Here is where the irony of Chait is at once thin and profound, boring and spectacular. Chait’s brand of liberalism is beset on all sides by real opponents (and not the adversaries he invents): Trumpism, actual Marxism, neoconservativism, Sanders’ socialism, black radicalism. But its most vicious enemy is also its best friend (itself!): neoliberalism. And although Chait wants you to believe that neoliberalism is an invention of wayward Marxist critique, he knows better. It’s part of the reason he’s acting so weird.

Reading Chait’s pieces on Marxism, you’d think that we’re currently thriving in a Pax Obama without soaring income inequality or historically second-place inmate levels (he loves to non sequitur about the Soviet gulag). In Chait’s mind, we live under the sign of an unrestricted civic discourse, one where petty claims for “equality” and “solidarity” always take a backseat to an all-encompassing “freedom” (an Ur-”good” that is somehow dependent on nothing). But that’s only Chait in theory; in practice he is as beholden to the neoliberal marketplace as anyone else. And the neoliberal marketplace, which is expert at transforming identity claims into money, desperately wants to assimilate millennialism wholesale. It’s why we’ve seen the commentary on millennialism become a meta-commentary.

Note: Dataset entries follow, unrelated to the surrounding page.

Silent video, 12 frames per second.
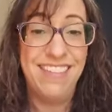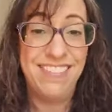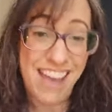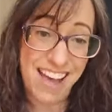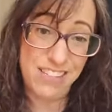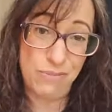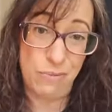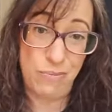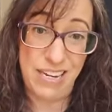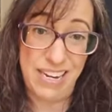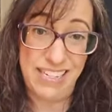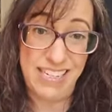that's when we
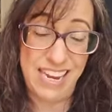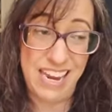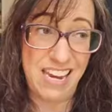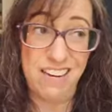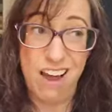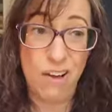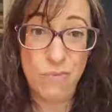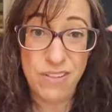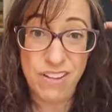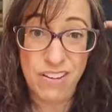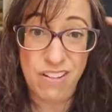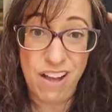need to eat, not when
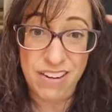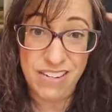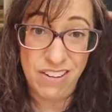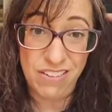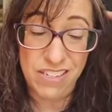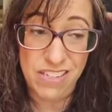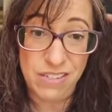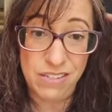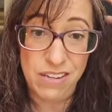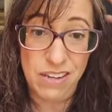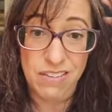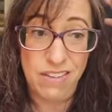the clock tells us
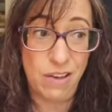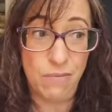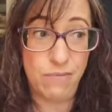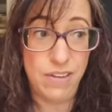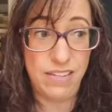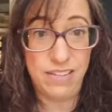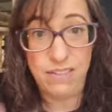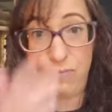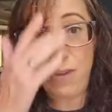that it,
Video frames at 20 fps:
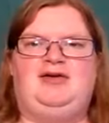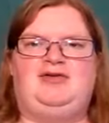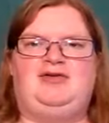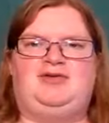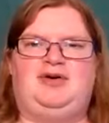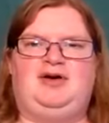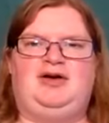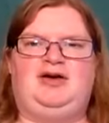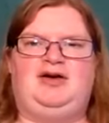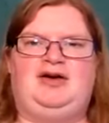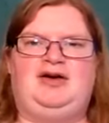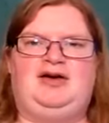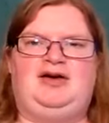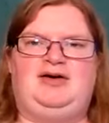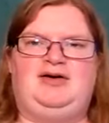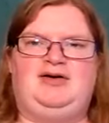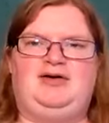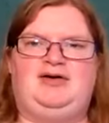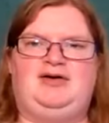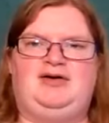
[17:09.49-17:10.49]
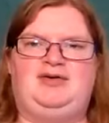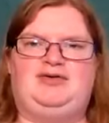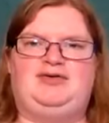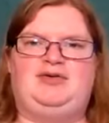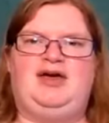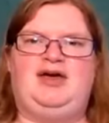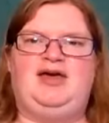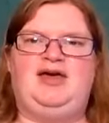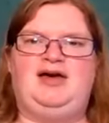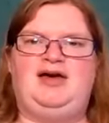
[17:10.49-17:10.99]
Twinkle,
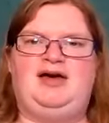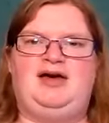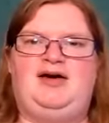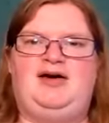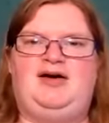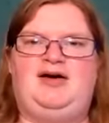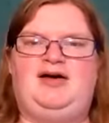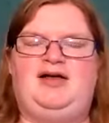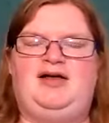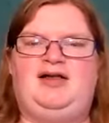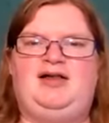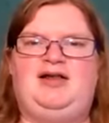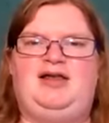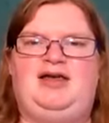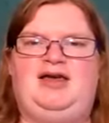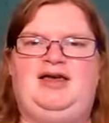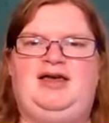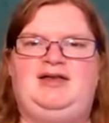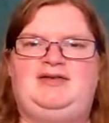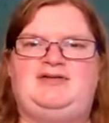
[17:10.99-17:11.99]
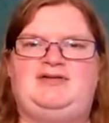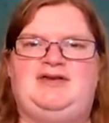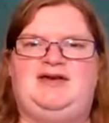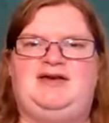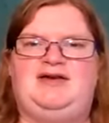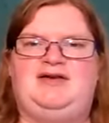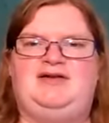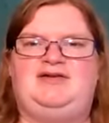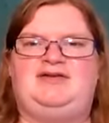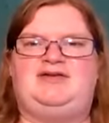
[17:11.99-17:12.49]
twinkle,
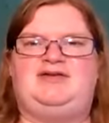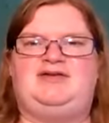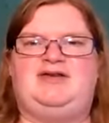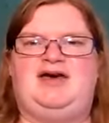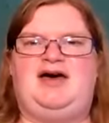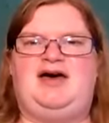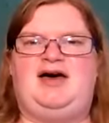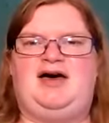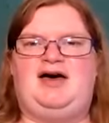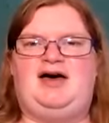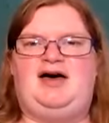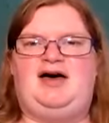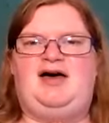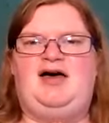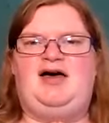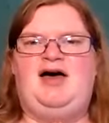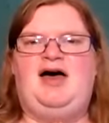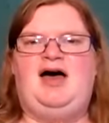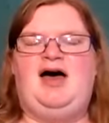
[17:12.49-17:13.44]
little star,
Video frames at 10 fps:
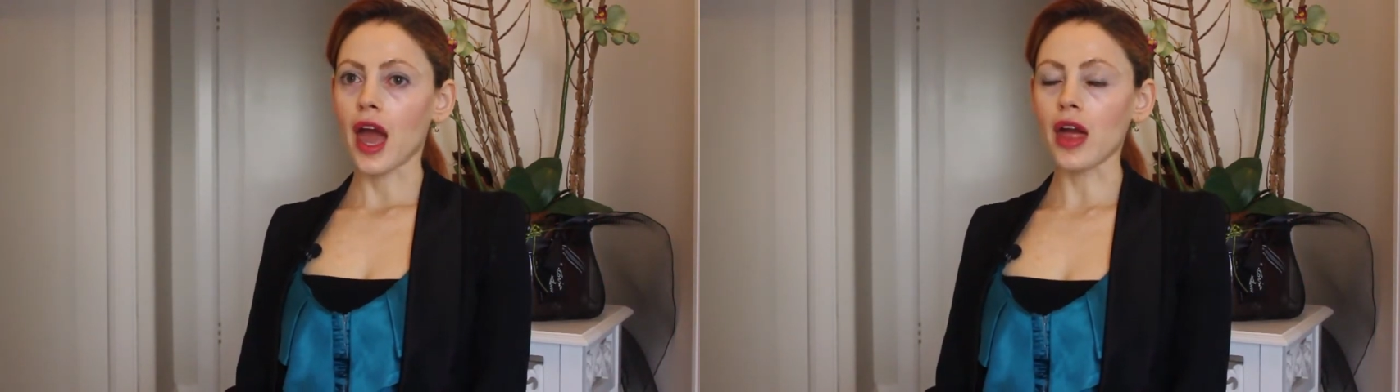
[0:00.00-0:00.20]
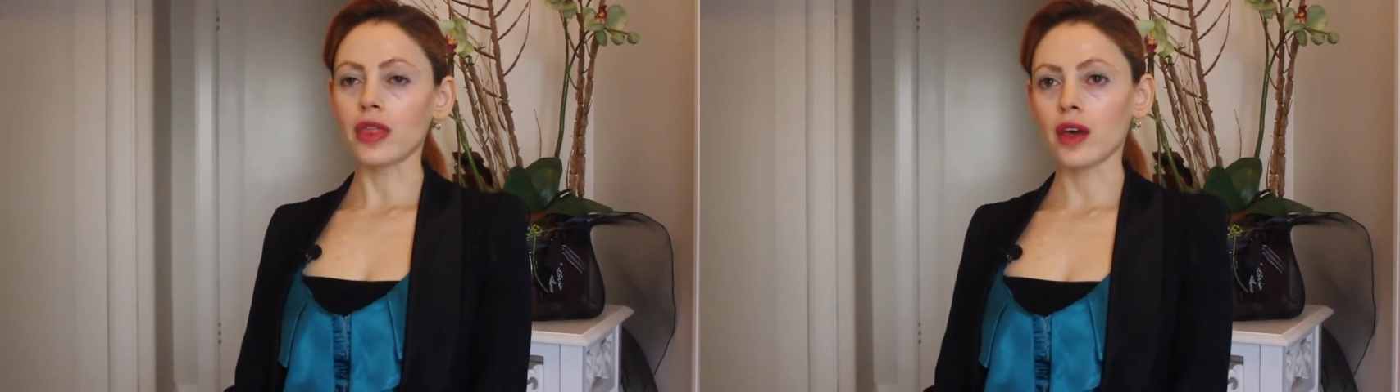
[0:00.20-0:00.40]

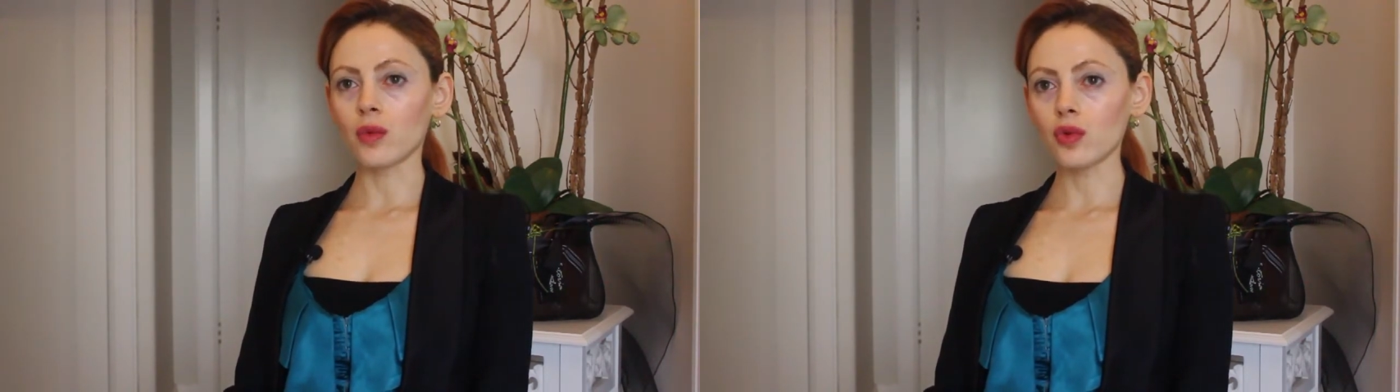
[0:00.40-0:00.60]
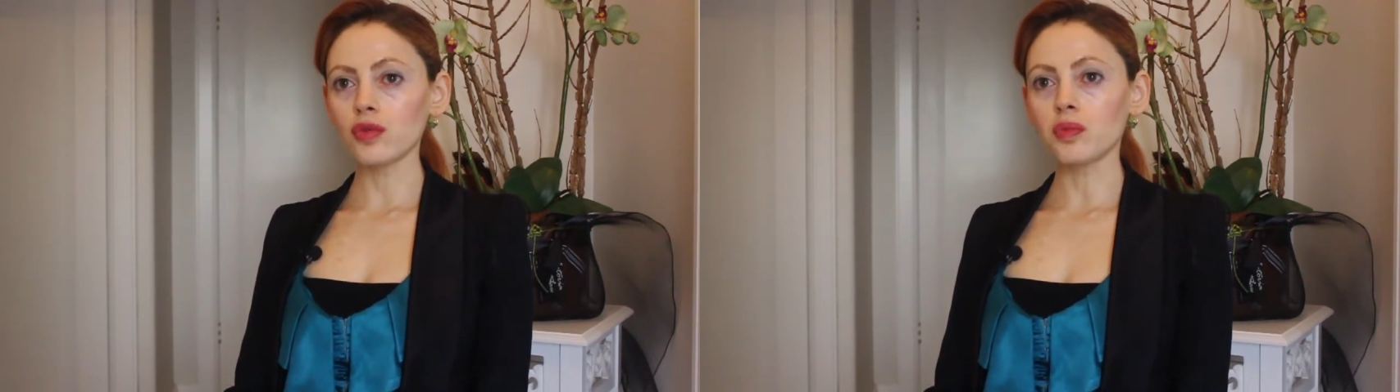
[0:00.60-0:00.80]
and they
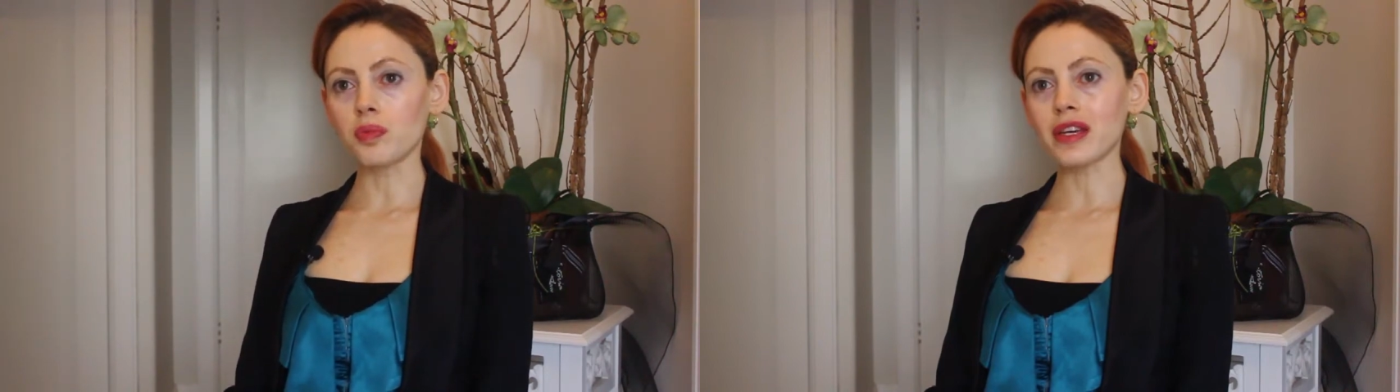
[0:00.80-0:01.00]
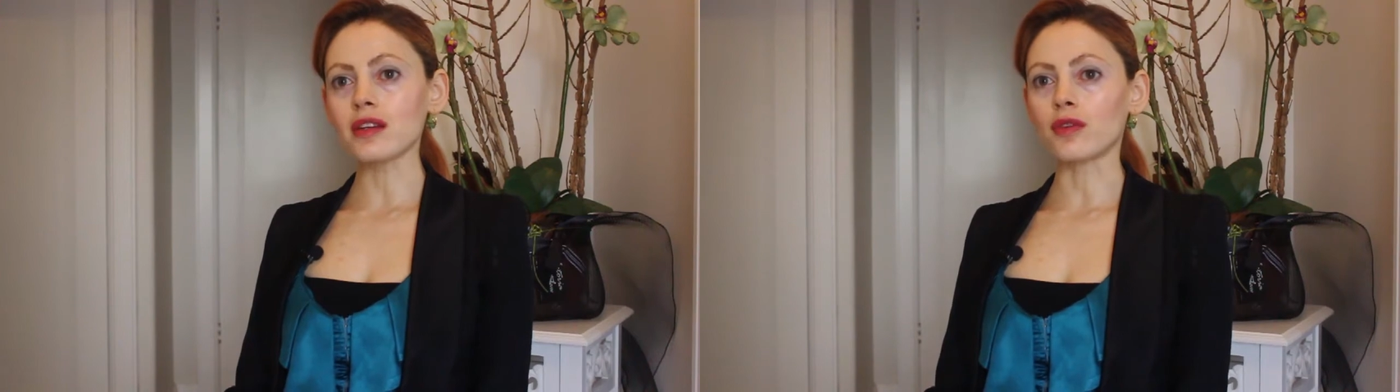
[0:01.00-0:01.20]
would
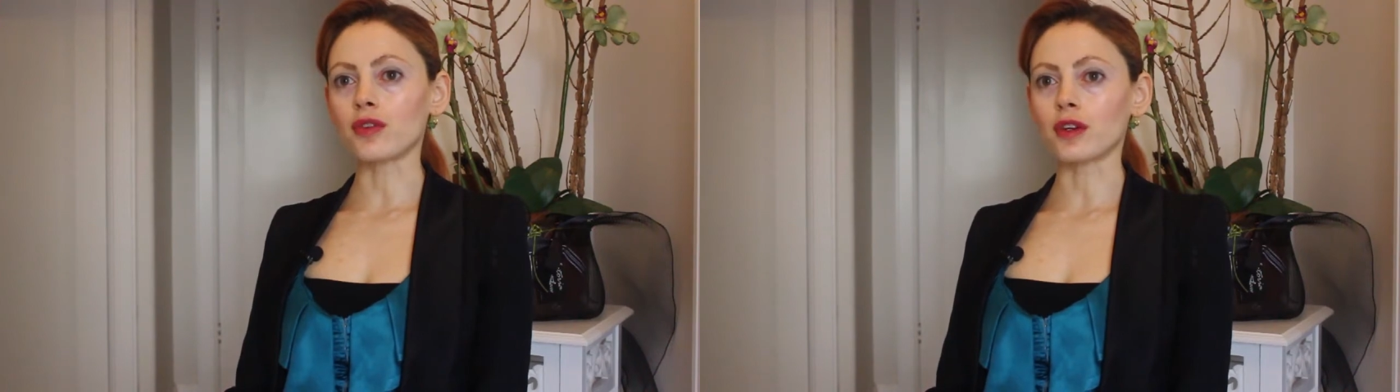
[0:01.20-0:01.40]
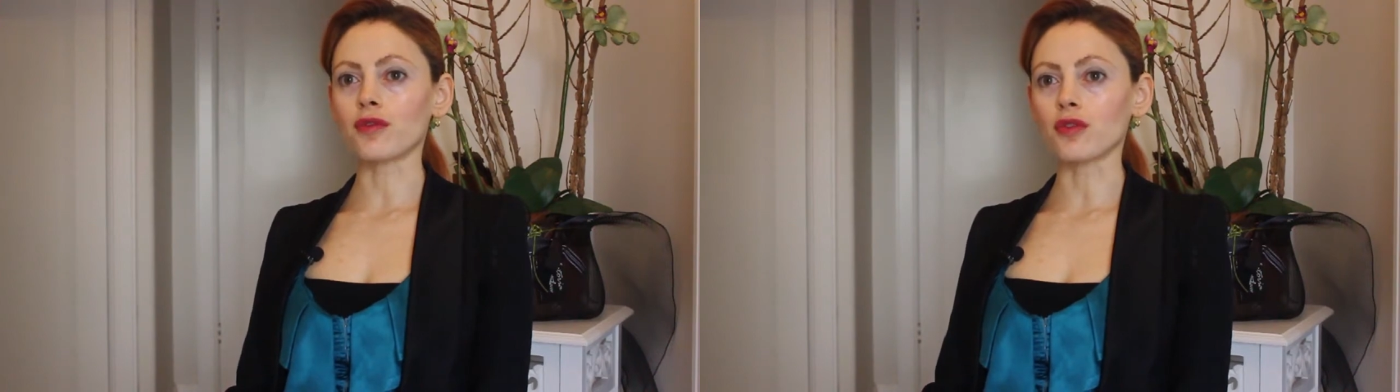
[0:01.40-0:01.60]

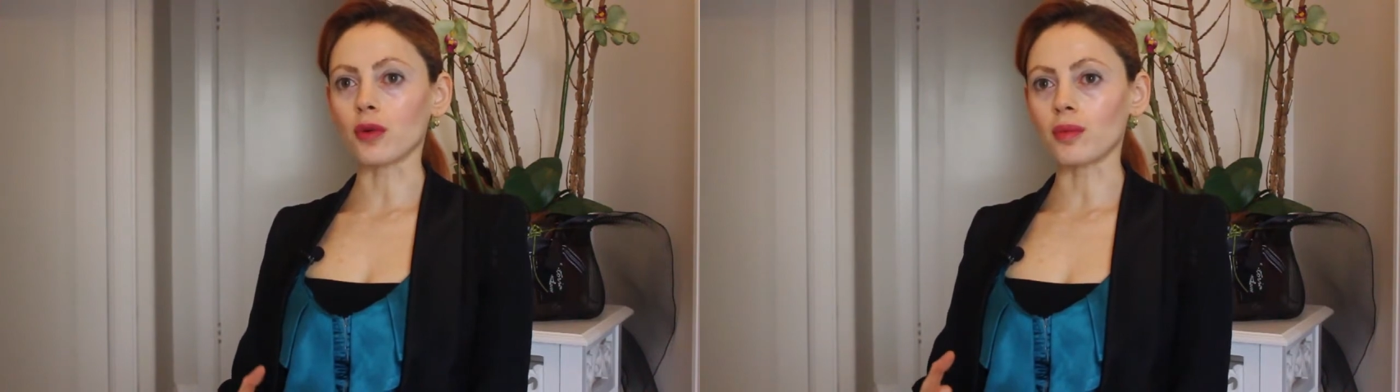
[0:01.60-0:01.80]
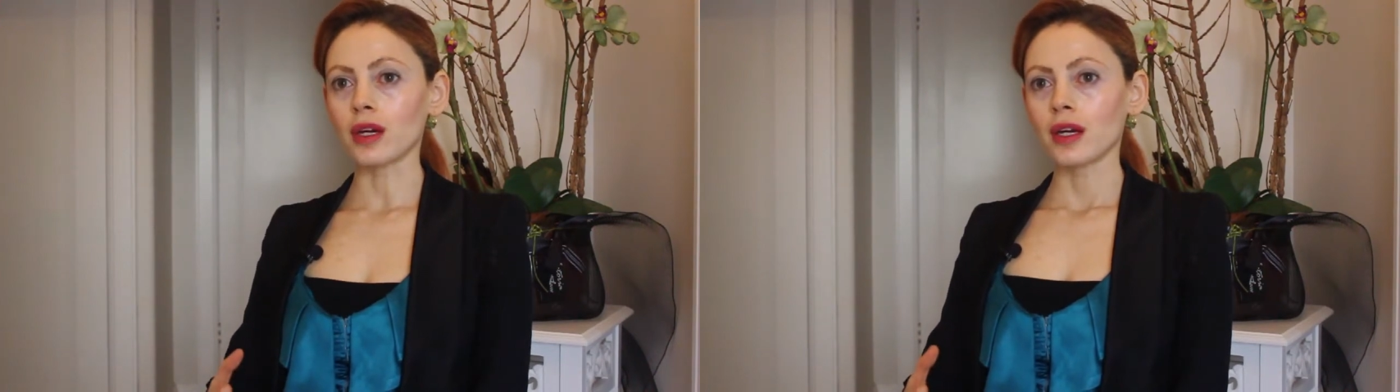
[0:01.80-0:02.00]
benefit
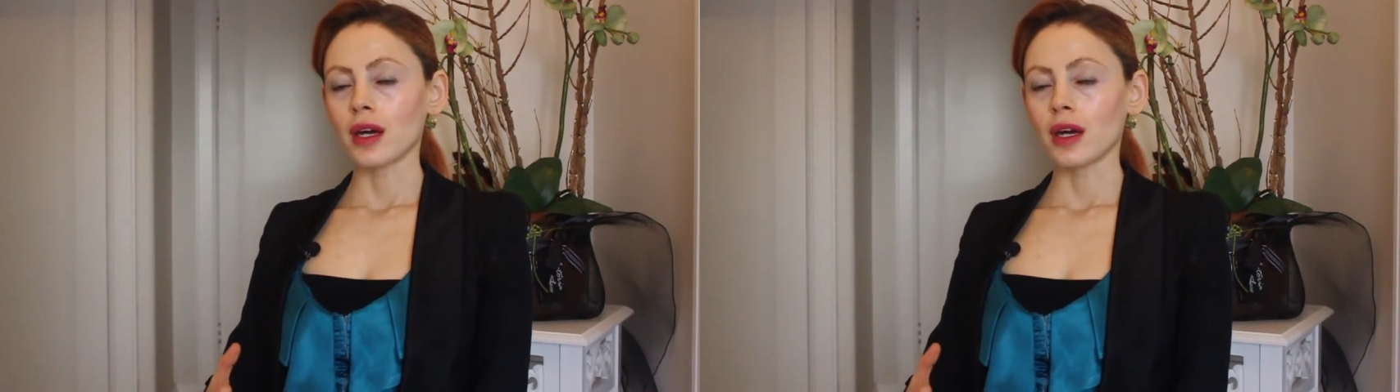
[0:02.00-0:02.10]
from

The only problem is that millennials are disproportionately socialist. (As Chait himself points out, they “respond to it favorably.”) This, of course, puts neoliberalism in a bind: how does it absorb its opposite? And it gives Chait anxiety. To stay relevant, he needs to appeal to millennials, but he can’t — not without greatly expanding (and deepening) his frame of reference. He’d rather shadowbox with the reds.

And it’s unfortunate. The question of whether millennials will retain their leftism going forward is one of the most important queries facing American politics today. But you won’t find the answer in Chait’s weird commentaries on Marxism. You’ll have to look elsewhere.